Children's Obesity Rates May Be Worse Than Thought
Reuters Health

By Charnicia E. Huggins

Friday, April 18, 2003


NEW YORK (Reuters Health) - The prevalence of obesity may be even higher than the 10 percent previously reported among children in the U.S., according to a team of Alabama and Texas researchers.

They found that 15.5 percent of nearly 2,000 black, white and Hispanic boys and girls enrolled in Head Start programs in Alabama and Texas were overweight.

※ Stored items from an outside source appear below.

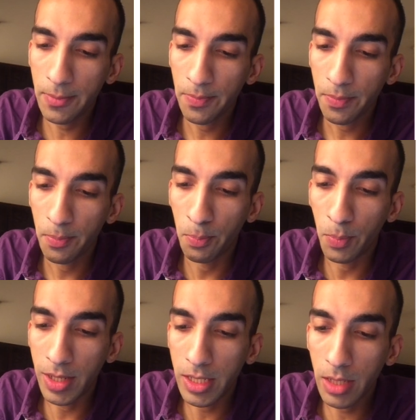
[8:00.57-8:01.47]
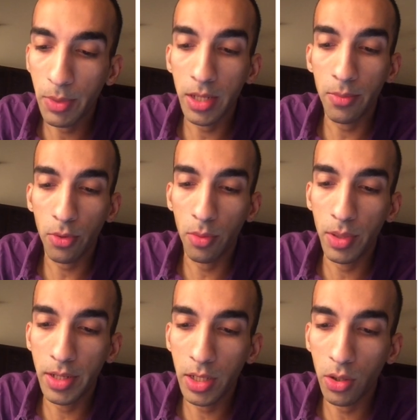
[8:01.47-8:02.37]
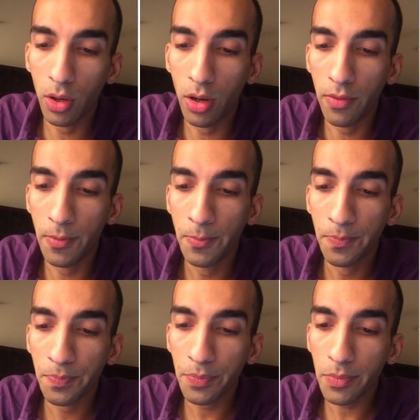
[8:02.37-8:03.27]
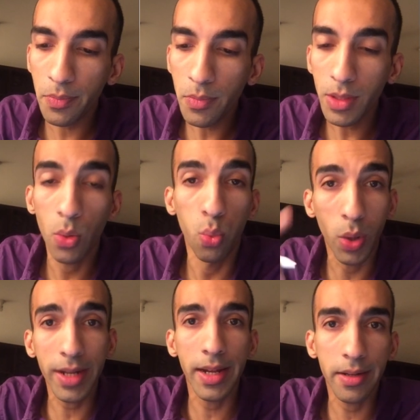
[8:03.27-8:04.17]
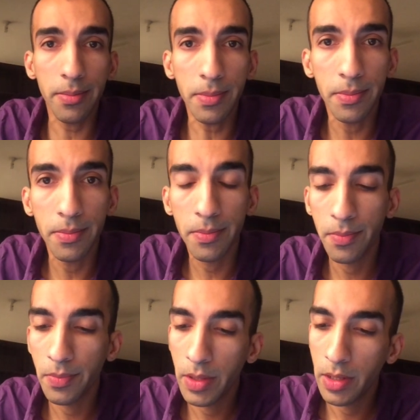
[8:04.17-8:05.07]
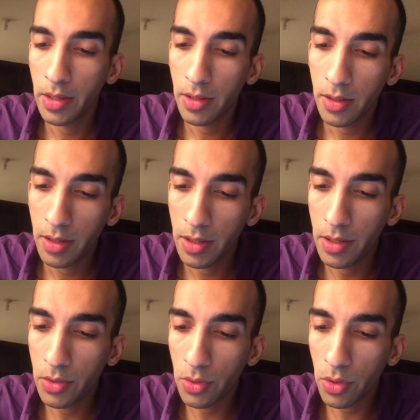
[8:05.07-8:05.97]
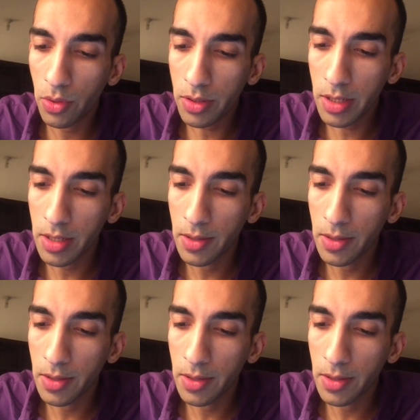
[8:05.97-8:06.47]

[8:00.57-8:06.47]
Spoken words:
multiply the probability of one item into the quantity.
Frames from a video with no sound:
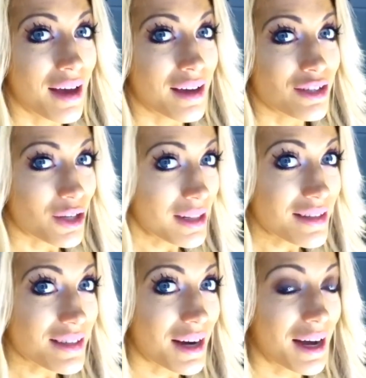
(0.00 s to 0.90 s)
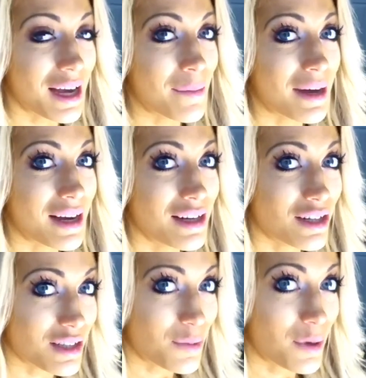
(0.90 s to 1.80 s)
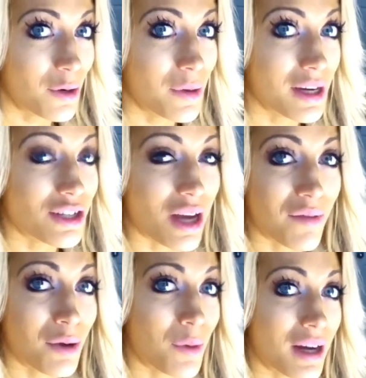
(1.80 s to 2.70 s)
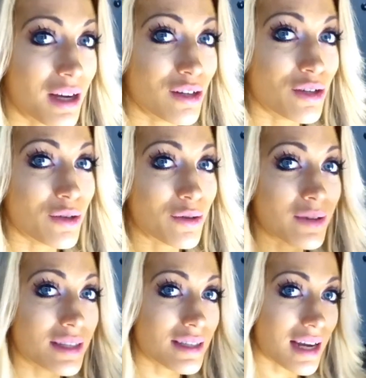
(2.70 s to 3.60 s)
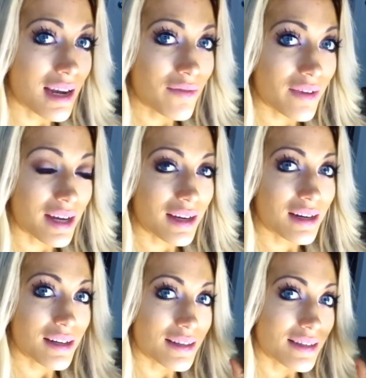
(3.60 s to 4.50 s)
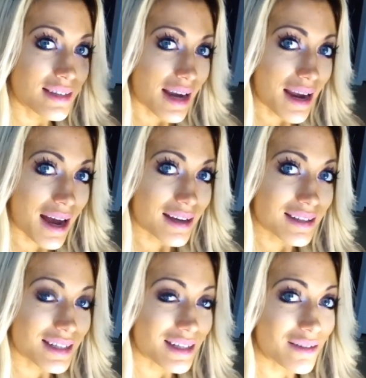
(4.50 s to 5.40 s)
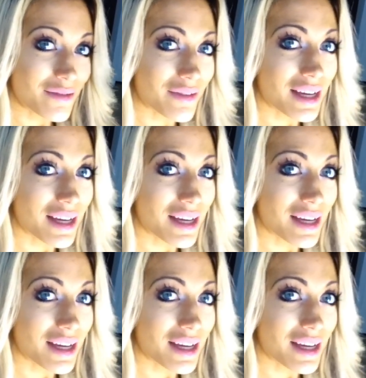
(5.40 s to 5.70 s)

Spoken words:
during this time, I just want to wish everyone to stay fit, stay active,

In a second group of 1,585 third-grade students enrolled in a school-based fruit and vegetable promotion program in Alabama, nearly 25 percent were found to be overweight -- a rate nearly double that previously reported among Alabama youth, report Michelle Feese of the University of Alabama at Birmingham and her colleagues.

The higher number of overweight kids in the Head Start study was similar among boys and girls of all races studied -- black, white and Hispanic. And among the third-graders, just as many children from high-income families as from low-income ones were overweight.

The findings are published in a research letter in a recent issue of the Journal of the American Medical Association.

Although previous studies have found that obesity and other health conditions are more prevalent among high-risk groups with lower incomes and those who live in the South, the obesity rates found in this study are even greater than one would expect, given these factors, Feese said.

She told Reuters Health that childhood obesity at such a higher rate than is normally seen in these groups suggests that the nation's obesity epidemic could be "even worse" than previously thought.